I've been lying here for god knows how long. I know my radio is going wild with voices, but I can't make them out. I don't know who's out there, if anyone is hurt, if anyone needs me right now.

The doctor needs a doctor, and oxygen and maybe surgery. As I think back, I should have stayed in my bed this morning. My infirmary, where no one will chase me with a devil looking fork.

One more... just one more. It's getting harder now, I start feeling really tired. I know I should hold on, keep awake. But it's getting difficult... I just hope someone will tell my mother.

I start to get some feeling back in my body. But the breathing is the same, one more just one more, as I beg to the heavens not to let me die alone.

I can't do this, I can't die here not like this. I try to sit up, really check where am I hurt, but all I can do is rise up my neck. Nothing else, nothing more. I know now, this is how they all feel; Colonel Sheppard, Rodney and everyone who has been injured at some point. And as a doctor I didn't knew, I remember how I always tell them that they're going to be ok. Bullshit, they must hate me every time I do that, because it doesn't feel like it's going to be ok.

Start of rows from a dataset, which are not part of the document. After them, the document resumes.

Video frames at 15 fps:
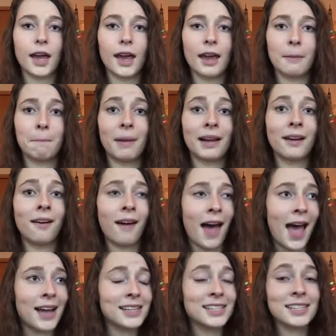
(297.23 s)
And my
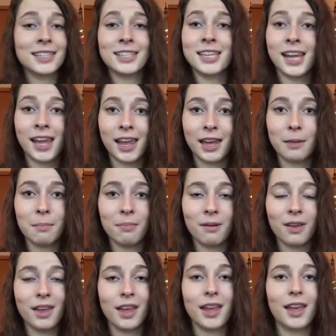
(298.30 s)
last tip
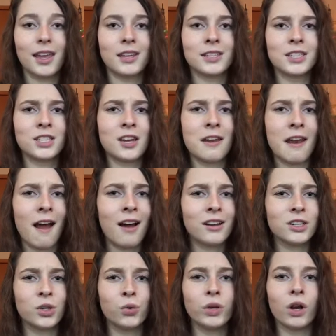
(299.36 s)
is to
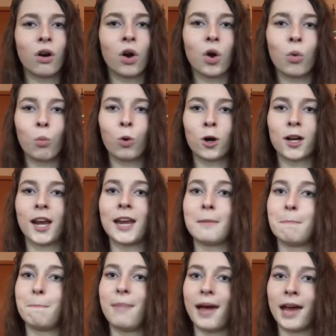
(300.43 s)
not do your homework
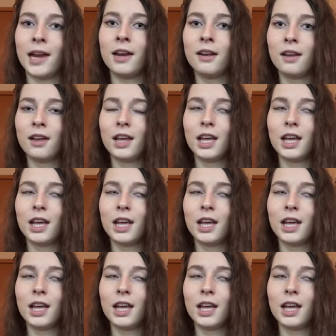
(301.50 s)
in bed,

One last breath.. just one more, I hear the voices in my radio again. But there is nothing I can do, nothing but wait. And I feel like my lungs do not want harsh orders anymore. I know, because I feel like there's something on top of me making me loose that one last breath.

I'm loosing the battle and I know it, I know that my vision is going hazy and that the voices in the radio are fading away. I feel something brush by me and carefully opened my eyes. It's Ronon... I can't hear what he's saying, but he's talking to his radio and fires his gun at the same time. Those crazy villagers must still be around. Ronon, shouts something to the radio and pocket it.

I don't know what he said, but it must be good, because Ronon looks at me and says, "Don't go anywhere Doctor. You're going home."

I feel relieved, but as he started to pick me up the world became darkness and I fell.

-0-0-0-0-0-

One last breath... all I need, all I want. Did I died? Where am I? As the fog in my brain faded away, the lights came into focus. I find myself in my infirmary, Rodney, John and Ronon all seemed to be distant. But were in fact around my bed. A hand falls on my shoulder and Doctor Olivieri was by my side, my 2IC.. I guess he was a good choice after all. The doctor needed a doctor and he found one, I begged for one last breath and I just got a lot more.